Task statement:
Quote the records that follow in full, leaving the pictures out.

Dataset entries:

[Start of section]

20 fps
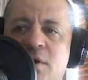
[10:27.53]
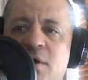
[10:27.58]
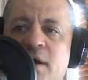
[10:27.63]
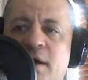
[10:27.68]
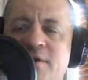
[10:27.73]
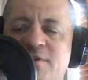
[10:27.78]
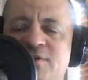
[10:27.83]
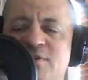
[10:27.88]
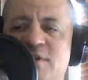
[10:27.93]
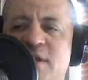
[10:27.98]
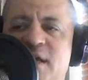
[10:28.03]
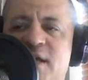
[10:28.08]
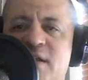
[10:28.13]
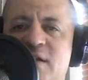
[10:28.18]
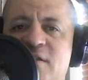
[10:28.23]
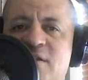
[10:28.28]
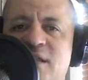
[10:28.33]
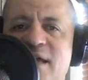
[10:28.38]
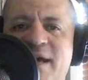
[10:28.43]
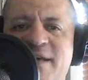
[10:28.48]
I
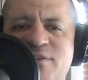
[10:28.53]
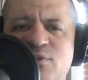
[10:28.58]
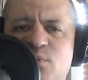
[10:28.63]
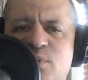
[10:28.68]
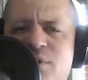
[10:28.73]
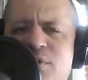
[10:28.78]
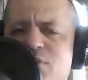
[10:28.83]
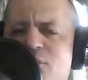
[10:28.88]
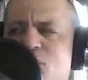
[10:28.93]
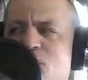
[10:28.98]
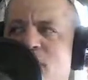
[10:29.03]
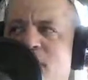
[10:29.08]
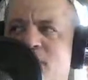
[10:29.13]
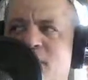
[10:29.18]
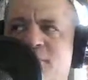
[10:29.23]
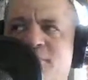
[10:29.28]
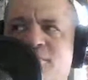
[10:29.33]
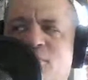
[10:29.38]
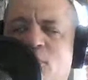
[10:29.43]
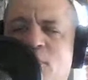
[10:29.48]
said last week or the week
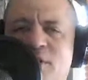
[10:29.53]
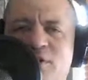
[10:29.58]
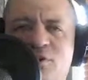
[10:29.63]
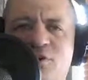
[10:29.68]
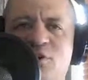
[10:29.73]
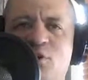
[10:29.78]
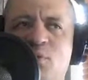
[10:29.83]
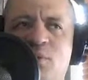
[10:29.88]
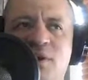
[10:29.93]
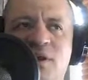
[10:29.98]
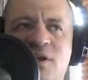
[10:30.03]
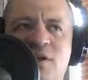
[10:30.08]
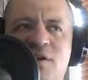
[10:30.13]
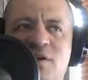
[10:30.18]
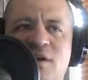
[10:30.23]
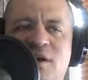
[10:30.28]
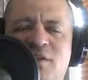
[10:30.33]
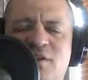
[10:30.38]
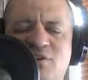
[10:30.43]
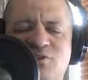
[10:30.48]
before, I don't know what it
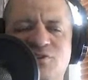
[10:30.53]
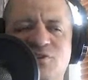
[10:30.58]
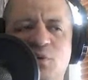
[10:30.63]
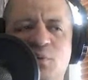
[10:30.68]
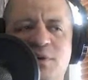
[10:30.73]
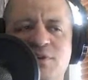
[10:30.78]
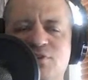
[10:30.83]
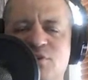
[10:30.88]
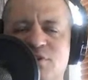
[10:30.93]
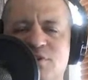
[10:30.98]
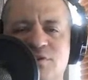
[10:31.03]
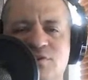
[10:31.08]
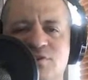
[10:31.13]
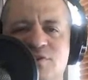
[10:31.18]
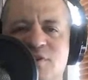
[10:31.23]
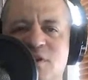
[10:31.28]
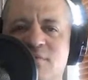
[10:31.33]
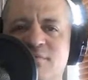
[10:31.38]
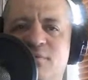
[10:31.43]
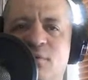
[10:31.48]
is. I think it was 2 weeks ago. I said,
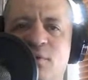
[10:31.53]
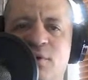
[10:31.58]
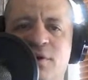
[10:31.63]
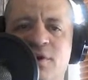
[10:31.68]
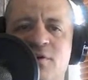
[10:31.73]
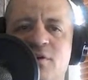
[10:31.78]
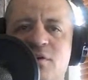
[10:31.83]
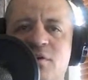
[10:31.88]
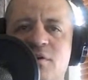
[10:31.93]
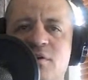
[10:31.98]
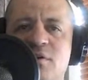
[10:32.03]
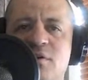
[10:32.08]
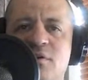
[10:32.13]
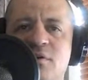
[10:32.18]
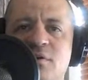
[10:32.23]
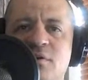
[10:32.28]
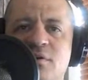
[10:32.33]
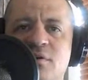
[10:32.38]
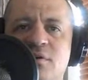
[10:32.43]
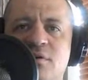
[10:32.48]
stick a fork in her.
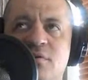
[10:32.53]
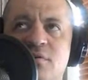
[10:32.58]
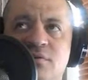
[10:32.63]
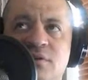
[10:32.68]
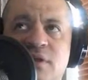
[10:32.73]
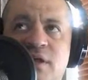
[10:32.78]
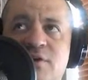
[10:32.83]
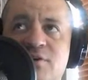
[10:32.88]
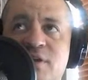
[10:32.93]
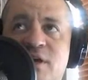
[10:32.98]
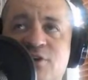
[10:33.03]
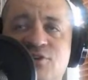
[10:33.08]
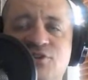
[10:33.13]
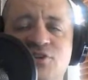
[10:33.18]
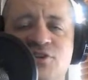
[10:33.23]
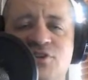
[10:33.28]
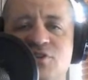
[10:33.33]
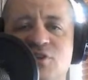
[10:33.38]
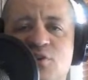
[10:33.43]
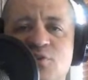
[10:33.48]
And now
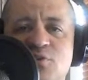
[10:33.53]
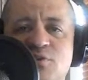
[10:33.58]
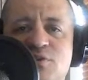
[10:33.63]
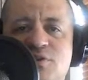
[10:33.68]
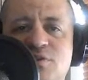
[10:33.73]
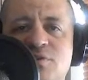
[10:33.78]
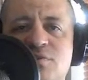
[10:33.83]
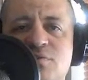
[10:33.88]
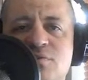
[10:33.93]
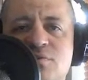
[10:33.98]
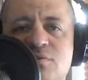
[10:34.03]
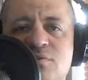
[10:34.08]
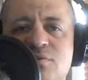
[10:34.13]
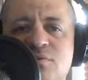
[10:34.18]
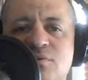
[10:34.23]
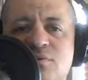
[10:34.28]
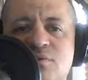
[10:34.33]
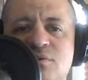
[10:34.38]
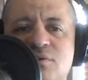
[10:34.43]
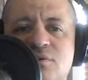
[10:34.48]
she just loses.
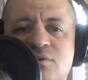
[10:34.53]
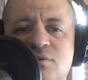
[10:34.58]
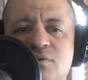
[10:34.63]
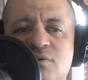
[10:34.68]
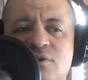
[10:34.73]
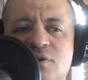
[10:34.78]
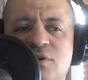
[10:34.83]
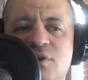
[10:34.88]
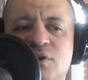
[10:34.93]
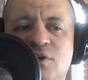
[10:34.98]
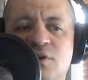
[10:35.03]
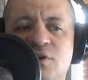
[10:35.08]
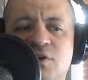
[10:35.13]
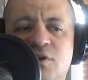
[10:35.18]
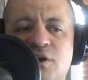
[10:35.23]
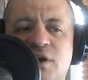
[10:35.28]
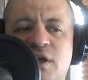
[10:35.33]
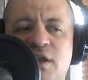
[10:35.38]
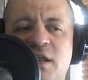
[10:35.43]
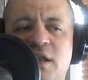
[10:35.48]

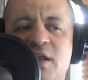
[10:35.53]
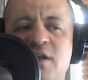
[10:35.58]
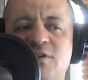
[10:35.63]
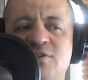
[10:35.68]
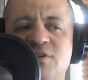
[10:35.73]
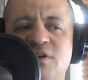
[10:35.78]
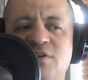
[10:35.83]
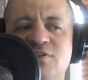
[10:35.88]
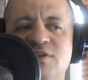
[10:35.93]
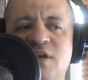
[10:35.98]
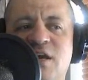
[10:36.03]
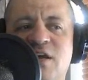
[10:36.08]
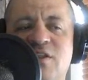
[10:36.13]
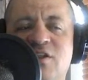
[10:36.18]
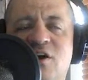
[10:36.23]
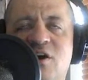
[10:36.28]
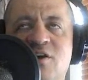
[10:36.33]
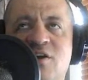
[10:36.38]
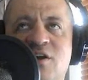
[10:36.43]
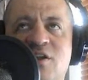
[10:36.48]
And it's going to take a
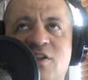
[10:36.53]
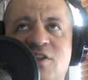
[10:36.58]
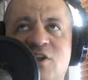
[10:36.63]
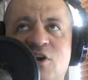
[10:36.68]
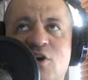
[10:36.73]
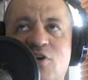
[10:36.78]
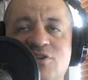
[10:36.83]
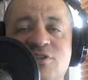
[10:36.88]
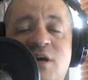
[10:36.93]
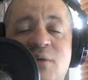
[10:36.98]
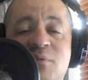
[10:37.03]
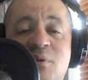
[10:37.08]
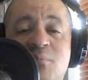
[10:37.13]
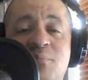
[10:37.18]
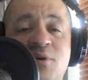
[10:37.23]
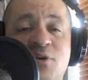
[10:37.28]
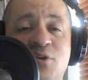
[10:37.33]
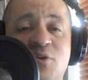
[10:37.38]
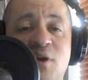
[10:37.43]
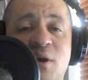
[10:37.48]
long time to
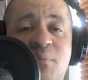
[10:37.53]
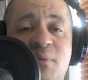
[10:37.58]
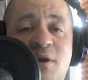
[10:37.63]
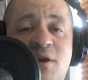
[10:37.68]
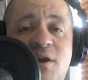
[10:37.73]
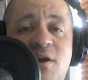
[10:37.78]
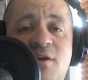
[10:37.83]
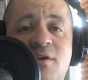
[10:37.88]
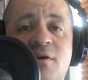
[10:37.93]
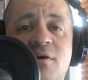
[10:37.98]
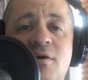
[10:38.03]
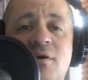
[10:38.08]
build her up again.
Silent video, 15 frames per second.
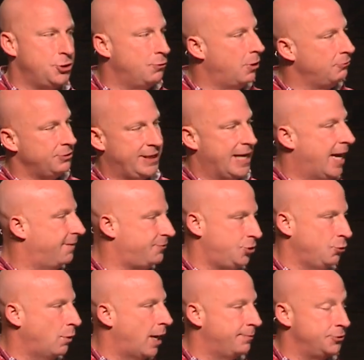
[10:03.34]
You only have
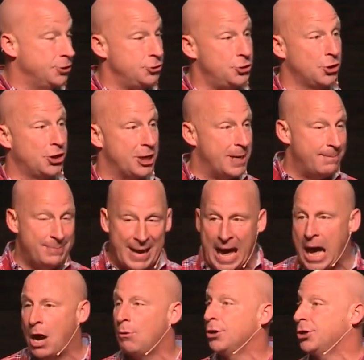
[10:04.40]
two options. You're going to
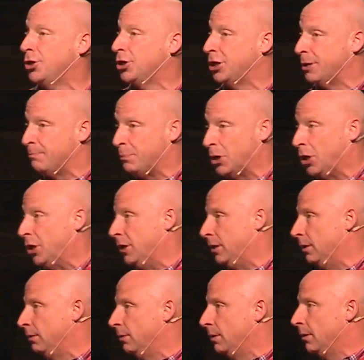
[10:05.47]
bow or you're going to burn.
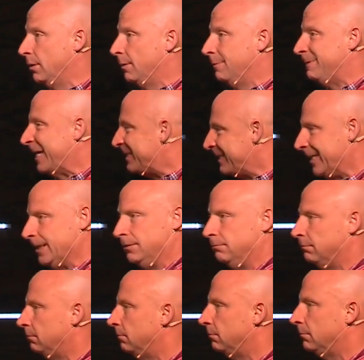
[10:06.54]
That's it.
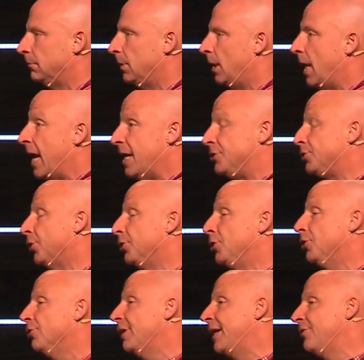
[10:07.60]
And so
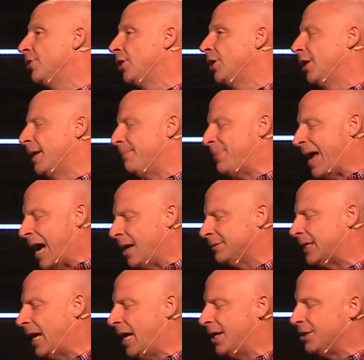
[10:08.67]
you're either going to bow
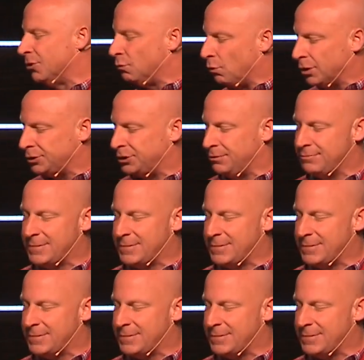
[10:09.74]
down and worship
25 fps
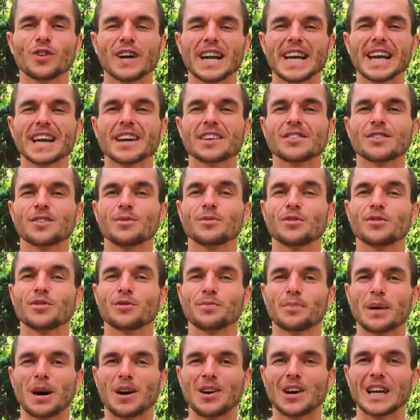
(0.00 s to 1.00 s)
drink some
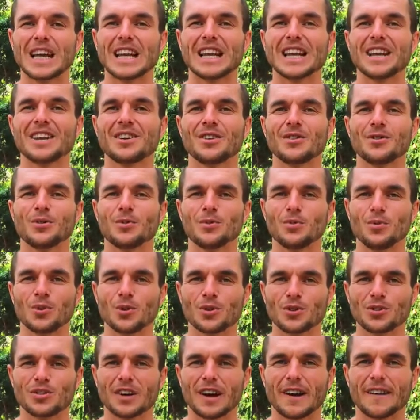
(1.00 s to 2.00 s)
sparkling
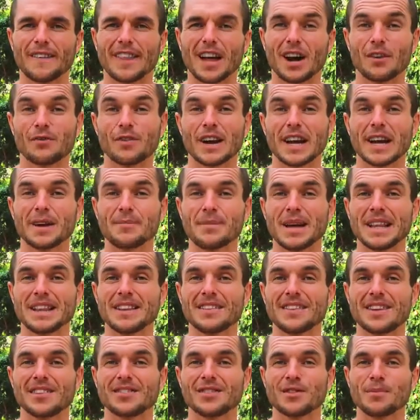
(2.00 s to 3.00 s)
water. I've
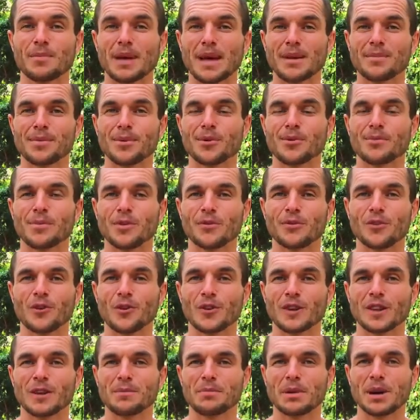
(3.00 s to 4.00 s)
recommended this to people
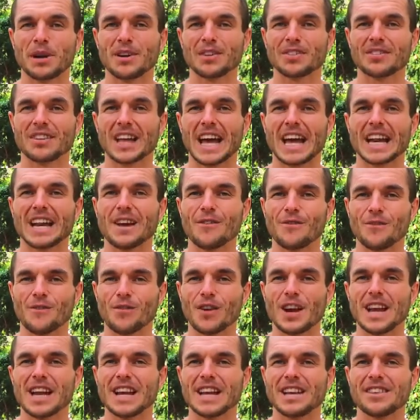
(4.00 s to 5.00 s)
before in the past and it
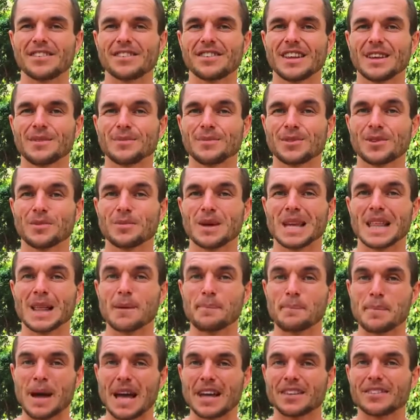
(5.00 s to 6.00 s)
really seems to be
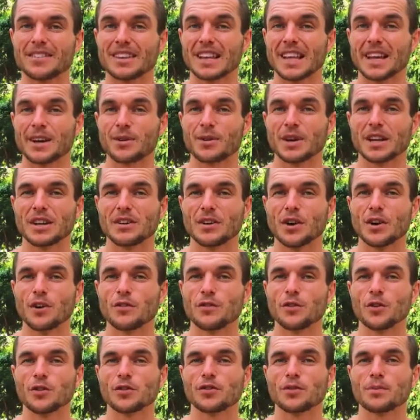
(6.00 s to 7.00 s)
the best liquid
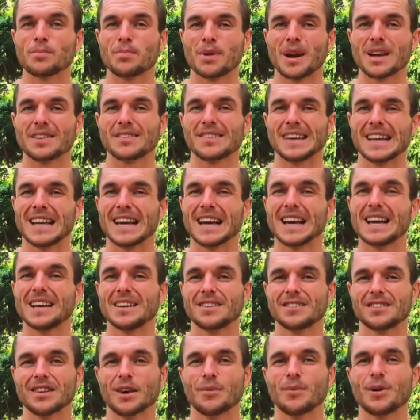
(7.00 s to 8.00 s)
for suppressing
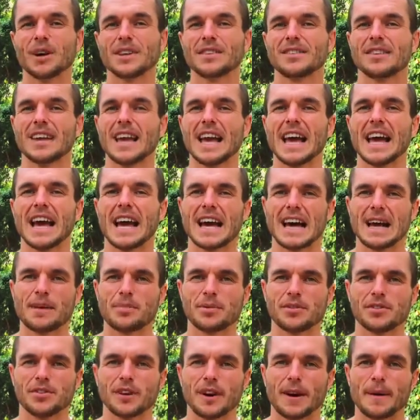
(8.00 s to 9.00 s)
someone's
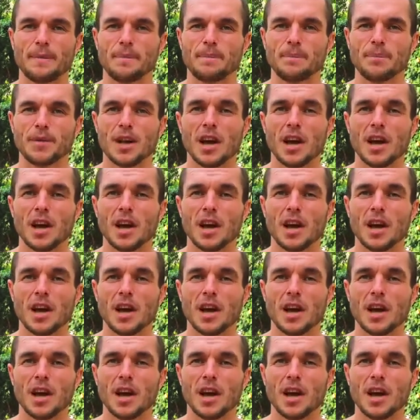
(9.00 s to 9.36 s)
appetite.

[End of section]

Solution to the exercise:
20 fps
[10:27.53]
[10:27.58]
[10:27.63]
[10:27.68]
[10:27.73]
[10:27.78]
[10:27.83]
[10:27.88]
[10:27.93]
[10:27.98]
[10:28.03]
[10:28.08]
[10:28.13]
[10:28.18]
[10:28.23]
[10:28.28]
[10:28.33]
[10:28.38]
[10:28.43]
[10:28.48]
I
[10:28.53]
[10:28.58]
[10:28.63]
[10:28.68]
[10:28.73]
[10:28.78]
[10:28.83]
[10:28.88]
[10:28.93]
[10:28.98]
[10:29.03]
[10:29.08]
[10:29.13]
[10:29.18]
[10:29.23]
[10:29.28]
[10:29.33]
[10:29.38]
[10:29.43]
[10:29.48]
said last week or the week
[10:29.53]
[10:29.58]
[10:29.63]
[10:29.68]
[10:29.73]
[10:29.78]
[10:29.83]
[10:29.88]
[10:29.93]
[10:29.98]
[10:30.03]
[10:30.08]
[10:30.13]
[10:30.18]
[10:30.23]
[10:30.28]
[10:30.33]
[10:30.38]
[10:30.43]
[10:30.48]
before, I don't know what it
[10:30.53]
[10:30.58]
[10:30.63]
[10:30.68]
[10:30.73]
[10:30.78]
[10:30.83]
[10:30.88]
[10:30.93]
[10:30.98]
[10:31.03]
[10:31.08]
[10:31.13]
[10:31.18]
[10:31.23]
[10:31.28]
[10:31.33]
[10:31.38]
[10:31.43]
[10:31.48]
is. I think it was 2 weeks ago. I said,
[10:31.53]
[10:31.58]
[10:31.63]
[10:31.68]
[10:31.73]
[10:31.78]
[10:31.83]
[10:31.88]
[10:31.93]
[10:31.98]
[10:32.03]
[10:32.08]
[10:32.13]
[10:32.18]
[10:32.23]
[10:32.28]
[10:32.33]
[10:32.38]
[10:32.43]
[10:32.48]
stick a fork in her.
[10:32.53]
[10:32.58]
[10:32.63]
[10:32.68]
[10:32.73]
[10:32.78]
[10:32.83]
[10:32.88]
[10:32.93]
[10:32.98]
[10:33.03]
[10:33.08]
[10:33.13]
[10:33.18]
[10:33.23]
[10:33.28]
[10:33.33]
[10:33.38]
[10:33.43]
[10:33.48]
And now
[10:33.53]
[10:33.58]
[10:33.63]
[10:33.68]
[10:33.73]
[10:33.78]
[10:33.83]
[10:33.88]
[10:33.93]
[10:33.98]
[10:34.03]
[10:34.08]
[10:34.13]
[10:34.18]
[10:34.23]
[10:34.28]
[10:34.33]
[10:34.38]
[10:34.43]
[10:34.48]
she just loses.
[10:34.53]
[10:34.58]
[10:34.63]
[10:34.68]
[10:34.73]
[10:34.78]
[10:34.83]
[10:34.88]
[10:34.93]
[10:34.98]
[10:35.03]
[10:35.08]
[10:35.13]
[10:35.18]
[10:35.23]
[10:35.28]
[10:35.33]
[10:35.38]
[10:35.43]
[10:35.48]

[10:35.53]
[10:35.58]
[10:35.63]
[10:35.68]
[10:35.73]
[10:35.78]
[10:35.83]
[10:35.88]
[10:35.93]
[10:35.98]
[10:36.03]
[10:36.08]
[10:36.13]
[10:36.18]
[10:36.23]
[10:36.28]
[10:36.33]
[10:36.38]
[10:36.43]
[10:36.48]
And it's going to take a
[10:36.53]
[10:36.58]
[10:36.63]
[10:36.68]
[10:36.73]
[10:36.78]
[10:36.83]
[10:36.88]
[10:36.93]
[10:36.98]
[10:37.03]
[10:37.08]
[10:37.13]
[10:37.18]
[10:37.23]
[10:37.28]
[10:37.33]
[10:37.38]
[10:37.43]
[10:37.48]
long time to
[10:37.53]
[10:37.58]
[10:37.63]
[10:37.68]
[10:37.73]
[10:37.78]
[10:37.83]
[10:37.88]
[10:37.93]
[10:37.98]
[10:38.03]
[10:38.08]
build her up again.
Silent video, 15 frames per second.
[10:03.34]
You only have
[10:04.40]
two options. You're going to
[10:05.47]
bow or you're going to burn.
[10:06.54]
That's it.
[10:07.60]
And so
[10:08.67]
you're either going to bow
[10:09.74]
down and worship
25 fps
(0.00 s to 1.00 s)
drink some
(1.00 s to 2.00 s)
sparkling
(2.00 s to 3.00 s)
water. I've
(3.00 s to 4.00 s)
recommended this to people
(4.00 s to 5.00 s)
before in the past and it
(5.00 s to 6.00 s)
really seems to be
(6.00 s to 7.00 s)
the best liquid
(7.00 s to 8.00 s)
for suppressing
(8.00 s to 9.00 s)
someone's
(9.00 s to 9.36 s)
appetite.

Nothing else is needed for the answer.